The irony is, Optum is terrible even when it's not hacked. The purpose of Optum is to make you pay more for pharmaceuticals. If that's more than you can afford, you die. Optum – that is, UHC – kills people:

https://pluralistic.net/2024/09/23/shield-of-boringness/#some-men-rob-you-with-a-fountain-pen

Optum isn't the only murderous UHC division. Take Navihealth, an algorithm that United uses to kick people out of their hospital beds even if they're so frail, sick or injured they can't stand or walk. Doctors and nurses routinely watch their gravely ill patients get thrown out of their hospitals. Many die. UHC kills them, for money:

https://prospect.org/health/2024-08-16-steward-bankruptcy-physicians-private-equity/

The patients murdered by Navihealth are on Medicare Advantage.
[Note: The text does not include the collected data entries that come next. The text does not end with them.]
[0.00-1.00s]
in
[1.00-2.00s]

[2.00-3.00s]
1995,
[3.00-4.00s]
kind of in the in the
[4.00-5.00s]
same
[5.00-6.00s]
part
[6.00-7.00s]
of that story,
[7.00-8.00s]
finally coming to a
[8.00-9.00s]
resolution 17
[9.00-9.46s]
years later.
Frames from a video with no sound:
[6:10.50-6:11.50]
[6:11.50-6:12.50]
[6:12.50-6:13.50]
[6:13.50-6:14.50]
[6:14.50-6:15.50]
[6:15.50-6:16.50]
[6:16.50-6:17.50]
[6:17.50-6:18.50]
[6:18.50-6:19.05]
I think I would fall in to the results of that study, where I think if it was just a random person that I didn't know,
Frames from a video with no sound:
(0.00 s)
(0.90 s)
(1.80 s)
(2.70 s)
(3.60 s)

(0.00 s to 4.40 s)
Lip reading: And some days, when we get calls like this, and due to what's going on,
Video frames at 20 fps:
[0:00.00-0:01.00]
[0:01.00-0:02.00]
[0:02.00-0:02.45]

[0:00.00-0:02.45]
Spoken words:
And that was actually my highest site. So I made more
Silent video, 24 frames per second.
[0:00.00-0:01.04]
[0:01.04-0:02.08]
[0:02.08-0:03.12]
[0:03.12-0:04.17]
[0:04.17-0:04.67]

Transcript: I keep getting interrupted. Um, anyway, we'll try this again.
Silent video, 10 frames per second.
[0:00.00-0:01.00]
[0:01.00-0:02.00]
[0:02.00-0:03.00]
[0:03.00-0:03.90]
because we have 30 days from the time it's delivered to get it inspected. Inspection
Medicare is the public health care system the USA extends to old people. Medicare Advantage is a privatized system you can swap your Medicare coverage for, and UHC leads the country in Medicare Advantage, blitzing seniors with deceptive ads that trick them into signing up for UHC Medicare Advantage. Seniors who do this lose access to their doctors and specialists, have to pay hundreds or thousands of dollars for their medication, and get hit with $400 surprise bills to use the "free" ambulance service:

https://prospect.org/health/2024-12-05-manhattan-medicare-murder-mystery/

No wonder the public spends 22% more subsidizing Medicare Advantage than they spend on the care for seniors who stick with actual Medicare:

https://theconversation.com/taxpayers-spend-22-more-per-patient-to-support-medicare-advantage-the-private-alternative-to-medicare-that-promised-to-cost-less-241997

It's not just the elderly, it's also the addicted and mentally ill. UHC illegally denies coverage for mental health and substance abuse treatment. Imagine watching a family member spiral out of control, ODing, or ending up on the streets with hallucinations, and knowing that the health insurance company that takes thousands of dollars out of your paycheck refused to treat them:

https://www.startribune.com/unitedhealthcare-will-pay-15-7m-in-settlement-of-denial-of-care-charges/600087607

Unsurprisingly, the internal culture at UHC is callous beyond belief. How could it not be? How could you go to work at UHC and know you were killing people and not dehumanize those victims? A lawsuit by a chronically ill patient whom UHC had denied care for uncovered recorded phone calls in which UHC employees laughed long and hard about the denied claims, dismissing the patient's desperate, tearful pleas as "tantrums" :

https://www.propublica.org/article/unitedhealth-healthcare-insurance-denial-ulcerative-colitis

Those UHC workers are just trying to get by, of course, and the calluses they develop so they can bear to go to work were ripped off by last week's murder. UHC's executive team knows this, and has gone on a rampage to stop employees from leaking their own horror stories, or even mentioning that the internal company announcement of Thompson's death was seen by 16,000 employees, of whom only 28 left a comment:

https://www.kenklippenstein.com/p/unitedhealthcare-tells-employees

Doctors and nurses hate UHC on behalf of their patients, but it's also personal. UHC screws doctor's practices by refusing to pay them, making them chase payments for months or even years, and then it offers them a payday lending service that helps them keep the lights on while they wait to get paid:

https://www.youtube.com/watch?v=frr4wuvAB6U

Is it any surprise that Reddit's nursing forums are full of nurses making grim, satisfied jokes about the assassination of the $10m/year CEO who ran the $400b/year corporation that does all this?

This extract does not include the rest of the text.